[Excerpts from a dataset]
──────────
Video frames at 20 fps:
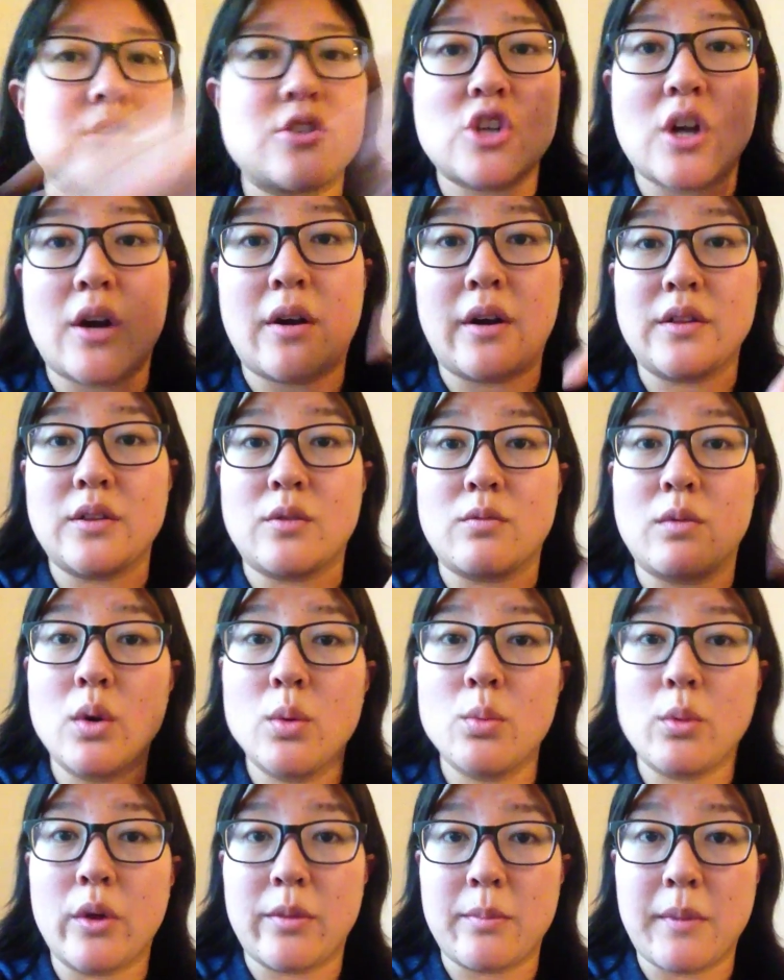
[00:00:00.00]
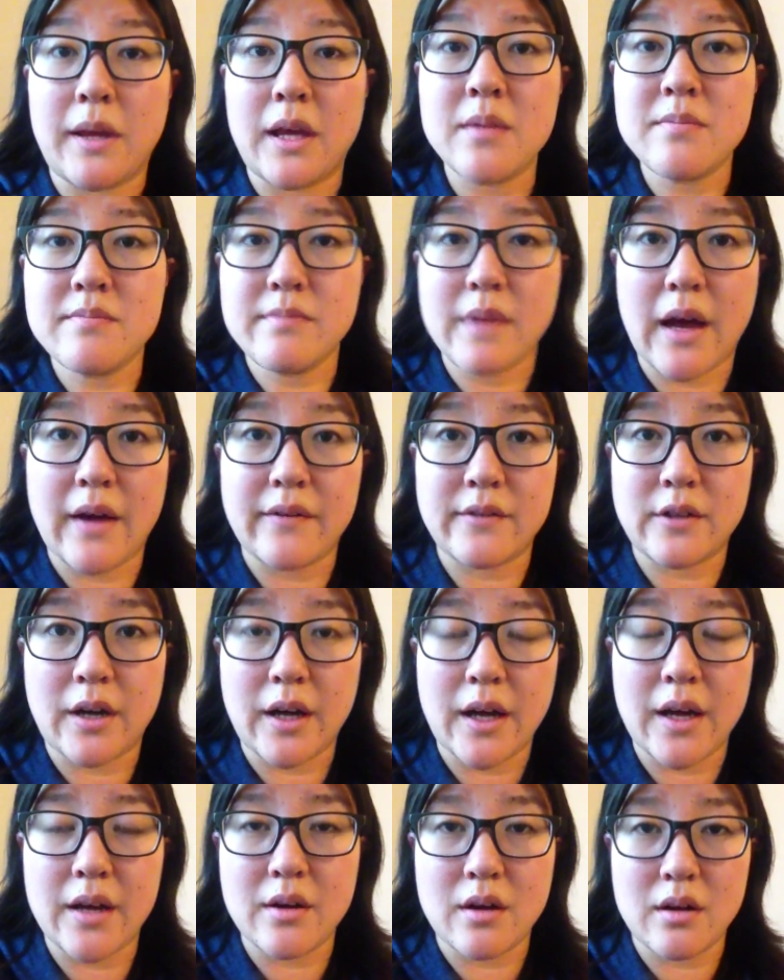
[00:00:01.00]
sharing the room with me after I
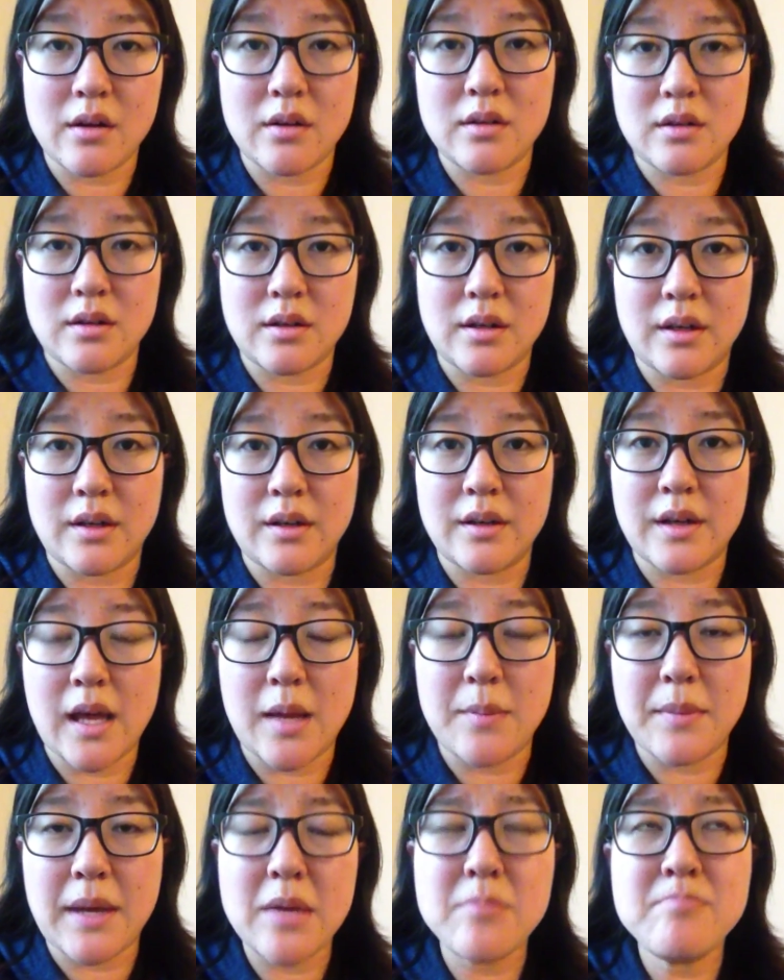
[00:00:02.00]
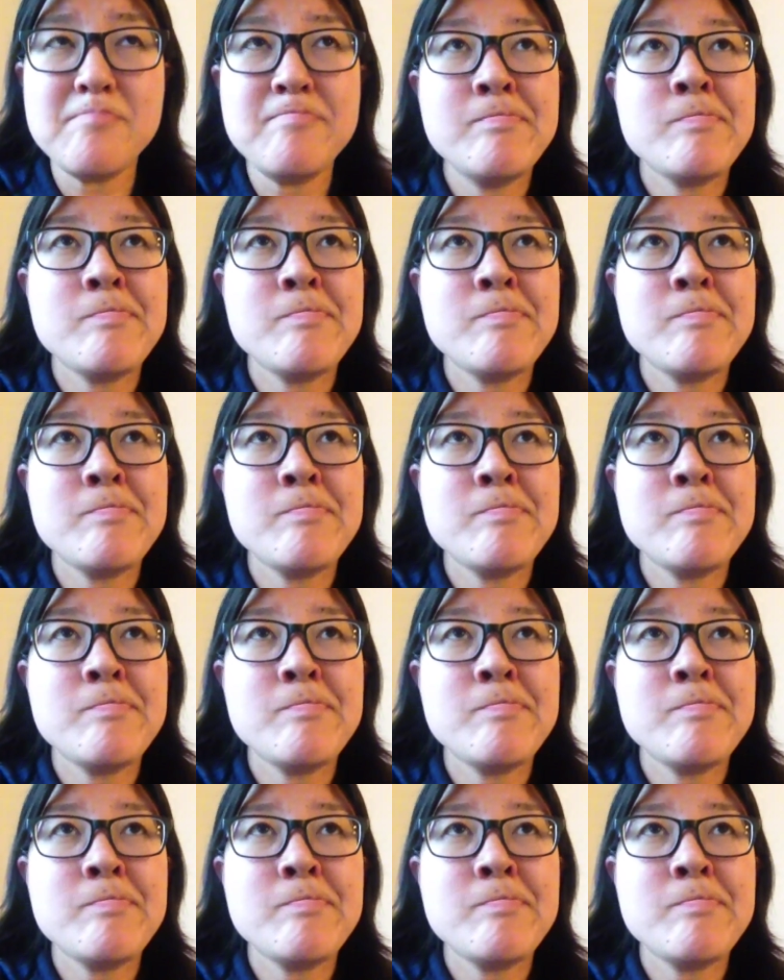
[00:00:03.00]
had A-Man.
──────────
• Exercise prompt: The entries above should be given again exactly, minus any pictures.

• Response to this task:
Video frames at 20 fps:
[00:00:00.00]
[00:00:01.00]
sharing the room with me after I
[00:00:02.00]
[00:00:03.00]
had A-Man.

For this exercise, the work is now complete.